1. Park World Magazine Subscription

Sure, $165 for a year may sound expensive for a monthly magazine that arrives 3-4 months late. However, obviously you are forgetting all of the great features that separate Park World from all of those “industry news” magazines:

Amusement Industry Veteran: A monthly column from Paul Ruben called “Park Hopping” that provides plenty of industry insight. This year’s February, 2003 column showed the author’s hard-hitting style of journalism. It combined a picture of a shirtless Ruben with quotes like “Get me wet; keep me wet.” and “Just stairs to climb, the interminably long wooden stairs that wear me down, standing on them in the hot sun panting for breath as the nearly naked babes squeeze by me with their tubes.”

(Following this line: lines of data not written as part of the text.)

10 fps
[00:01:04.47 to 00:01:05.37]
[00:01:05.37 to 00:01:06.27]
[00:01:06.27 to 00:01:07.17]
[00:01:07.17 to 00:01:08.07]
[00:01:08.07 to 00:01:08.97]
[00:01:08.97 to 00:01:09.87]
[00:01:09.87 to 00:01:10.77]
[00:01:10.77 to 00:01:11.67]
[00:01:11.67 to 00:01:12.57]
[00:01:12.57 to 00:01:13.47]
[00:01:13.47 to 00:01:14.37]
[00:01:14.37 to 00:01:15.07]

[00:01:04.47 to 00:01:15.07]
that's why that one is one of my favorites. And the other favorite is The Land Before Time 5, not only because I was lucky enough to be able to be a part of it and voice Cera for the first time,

Amazing Coincidences: I always find it funny that the companies that purchase large color ads often get mentioned in stories about their type of products. In fact, when I am done leafing through the thick 30-page magazine I like to match up the ads and articles. Do it with your kids, it helps teach them about journalistic integrity.

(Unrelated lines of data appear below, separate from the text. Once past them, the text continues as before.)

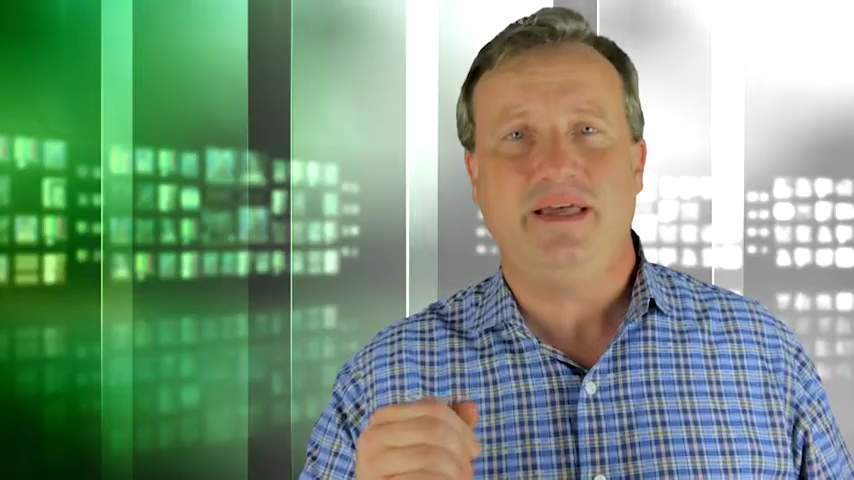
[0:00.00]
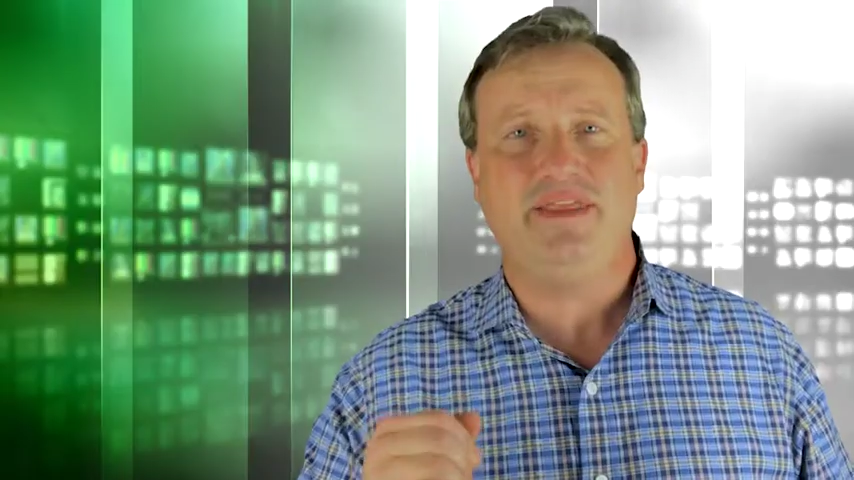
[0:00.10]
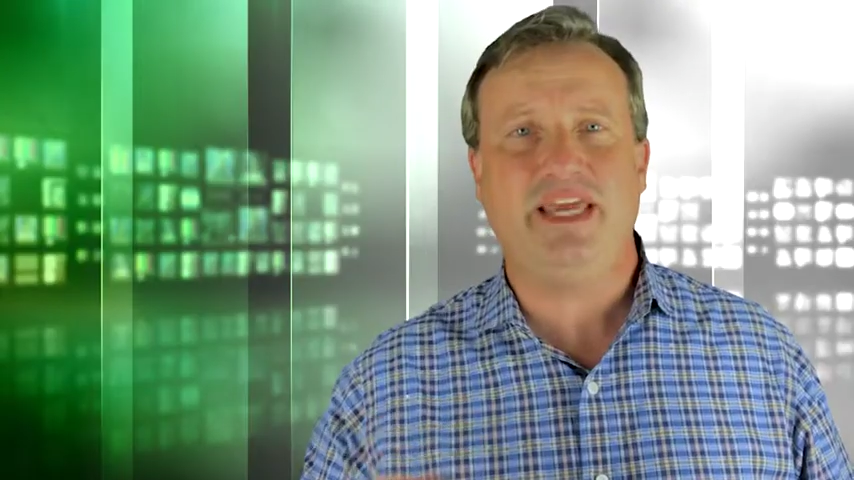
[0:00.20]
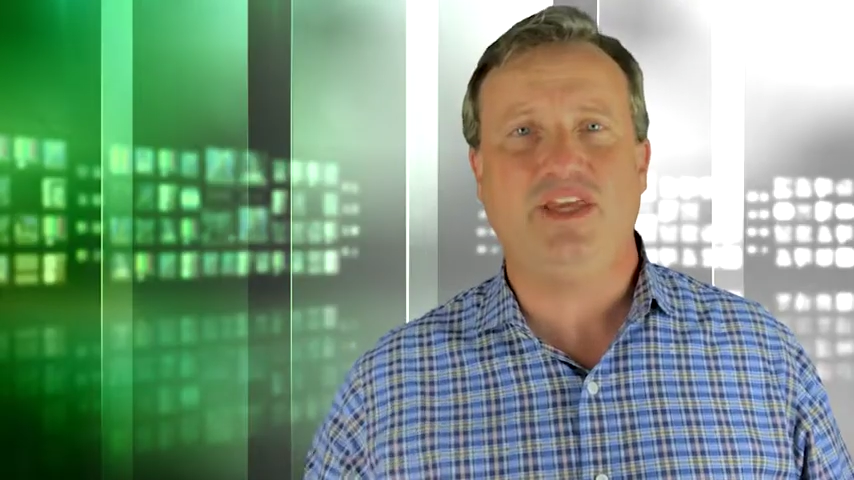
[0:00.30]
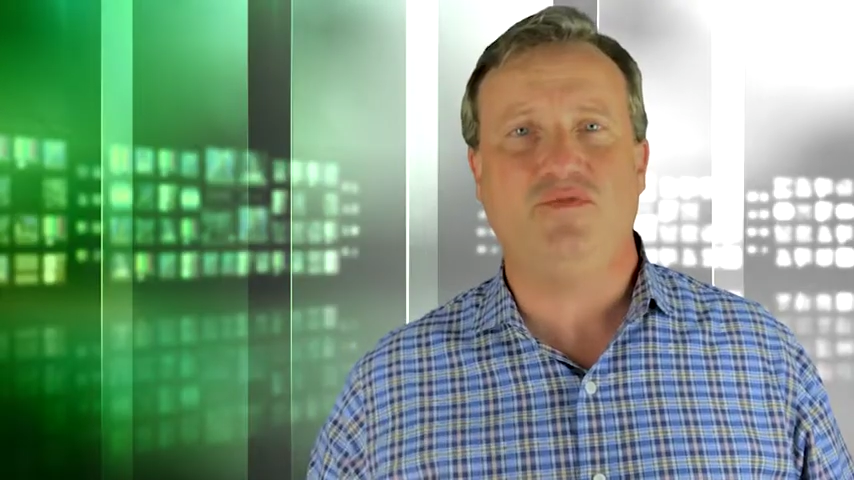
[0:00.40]

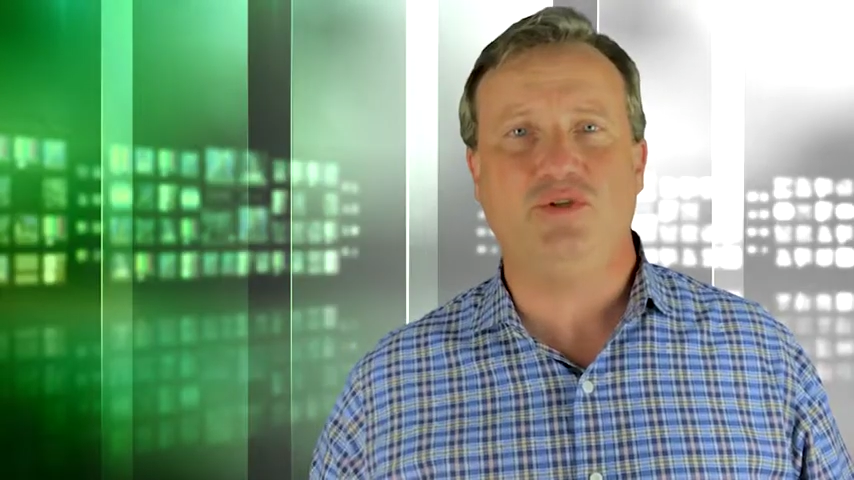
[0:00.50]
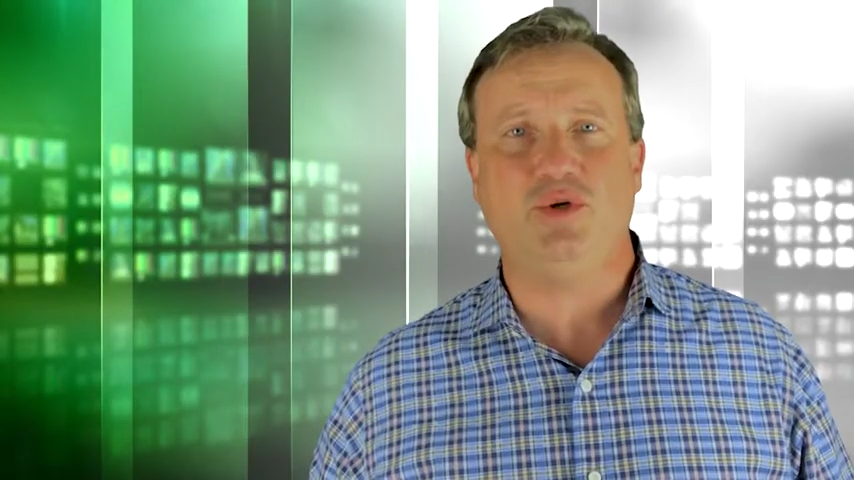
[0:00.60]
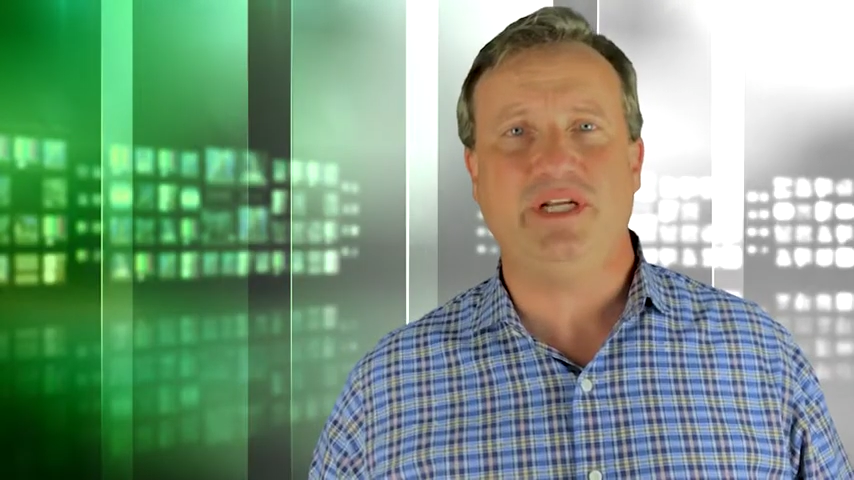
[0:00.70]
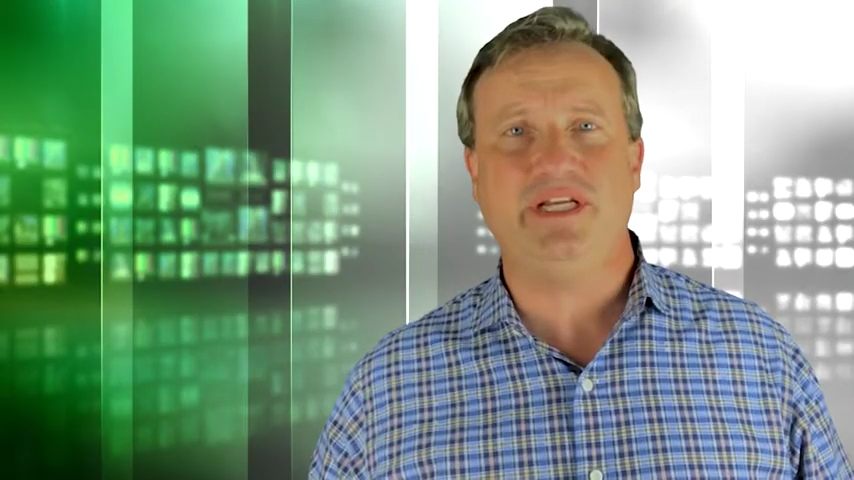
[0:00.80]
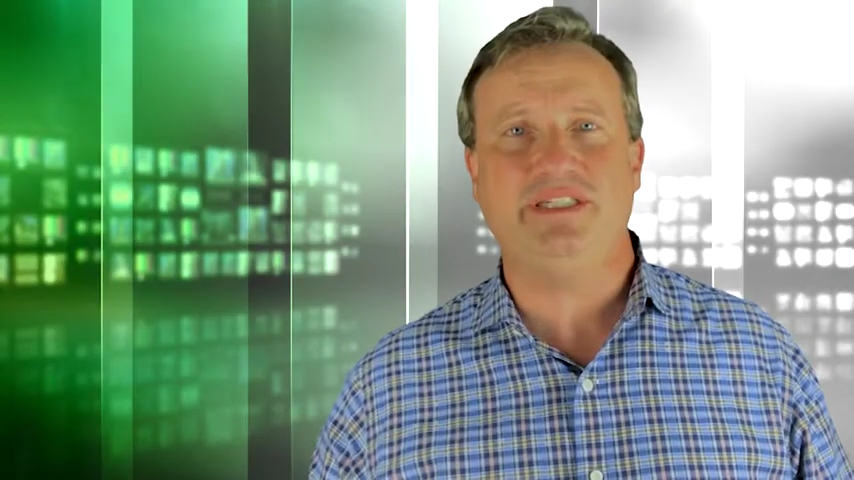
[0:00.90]
Thank you for
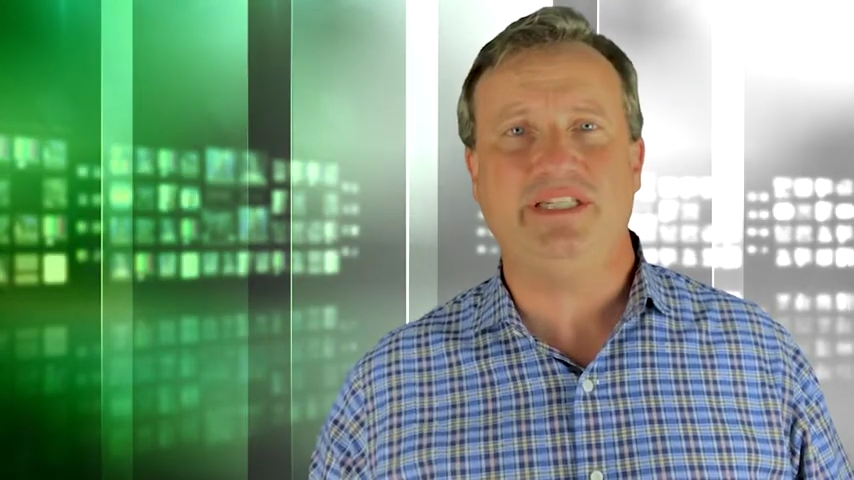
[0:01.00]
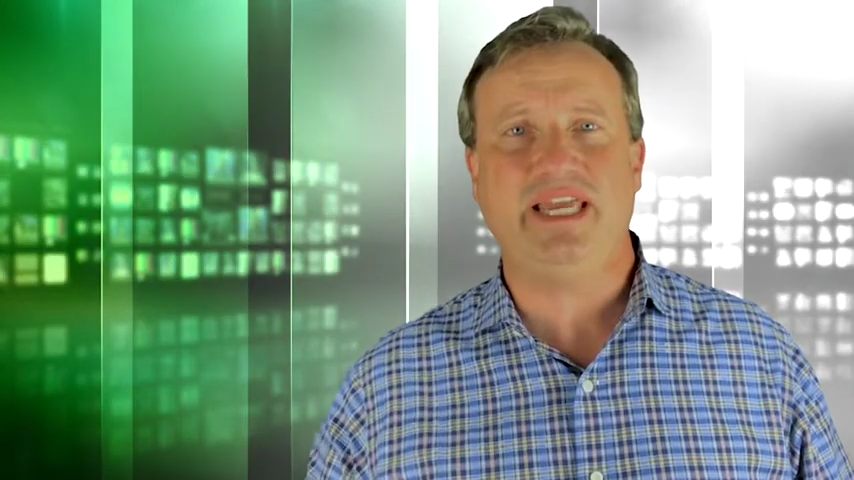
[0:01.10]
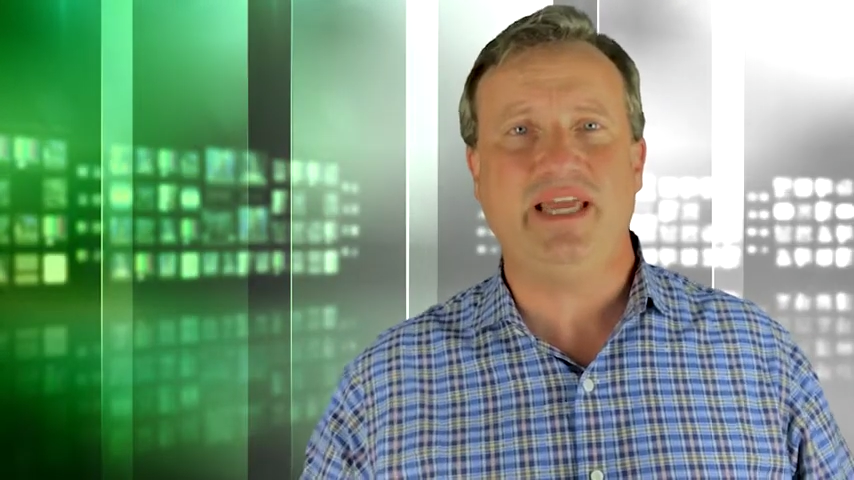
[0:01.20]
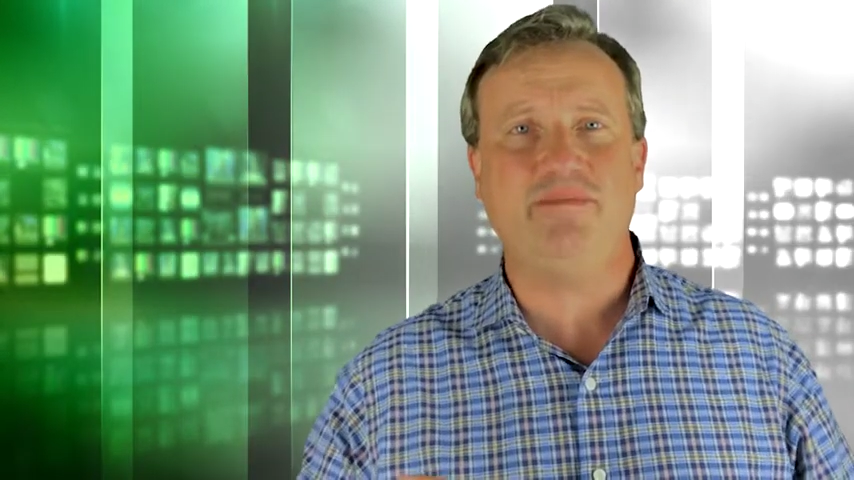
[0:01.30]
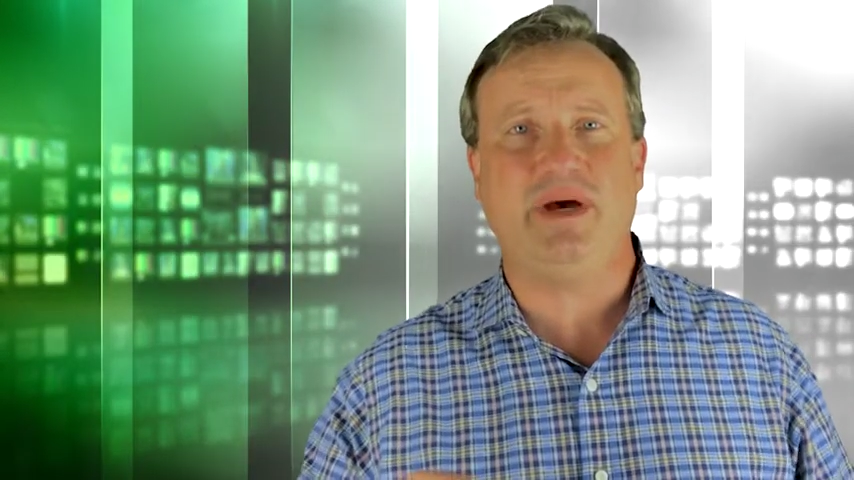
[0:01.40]
joining us again.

Press Releases Galore: I am a huge fan of easy-to-digest and fluff-filled press releases. That is why I find the first half of this magazine so valuable. Instead of stories by “writers” it is filled with releases and announcements of all kinds written by last year’s summer interns. They touch on things like people’s new products and what ride makers think about next year (they’re always "cautiously optimistic"). This is business-to-business writing at its best.

So, there you have it. Have an Absolutely Reliable Christmas!